**Work task**: Write out the lines below once more, exactly as they appear. Do not include pictures.

[Dataset entries]

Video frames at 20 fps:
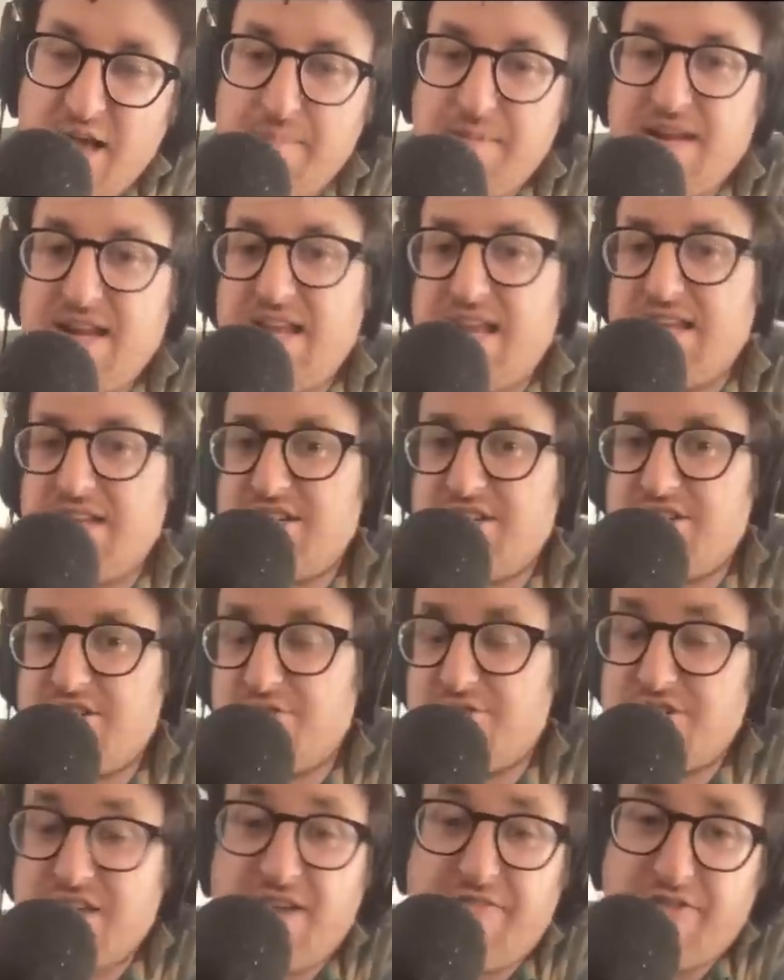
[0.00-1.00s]
I mean,
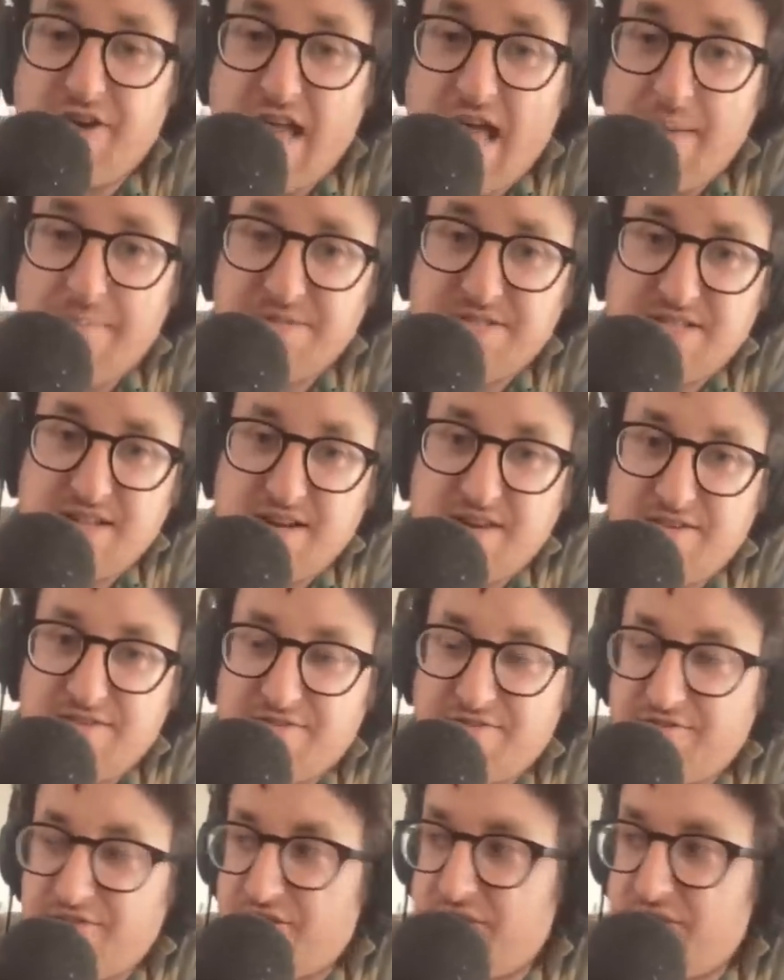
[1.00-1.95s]
you know, Jeffrey Epstein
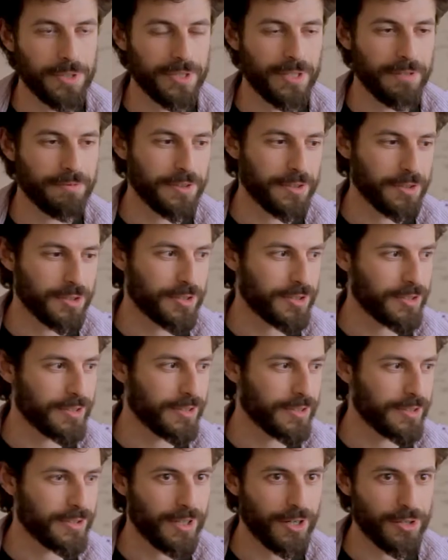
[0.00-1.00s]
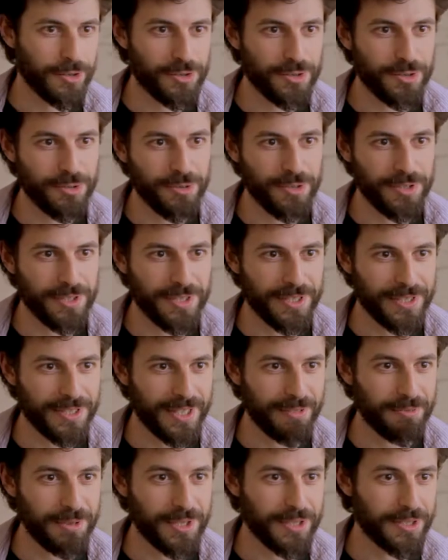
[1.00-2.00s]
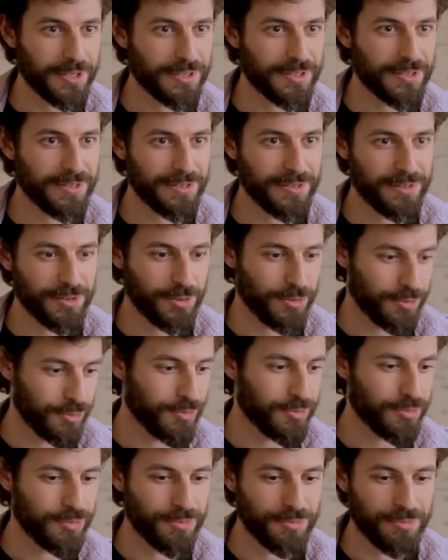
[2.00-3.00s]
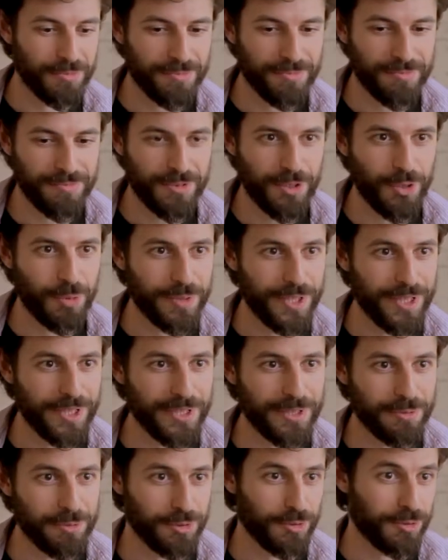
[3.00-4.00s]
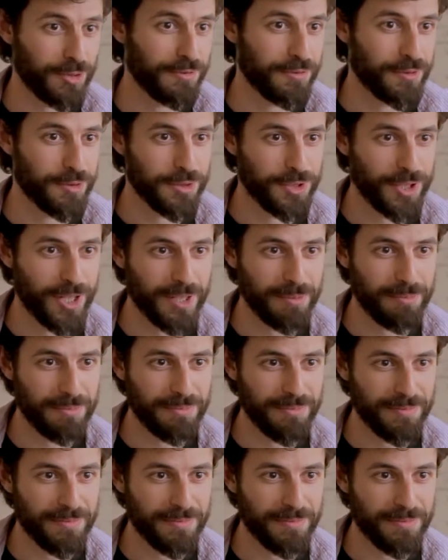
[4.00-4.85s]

I finished the art school and then came here to Copenhagen, was looking for a job,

**Answer below**:
Video frames at 20 fps:
[0.00-1.00s]
I mean,
[1.00-1.95s]
you know, Jeffrey Epstein
[0.00-1.00s]
[1.00-2.00s]
[2.00-3.00s]
[3.00-4.00s]
[4.00-4.85s]

I finished the art school and then came here to Copenhagen, was looking for a job,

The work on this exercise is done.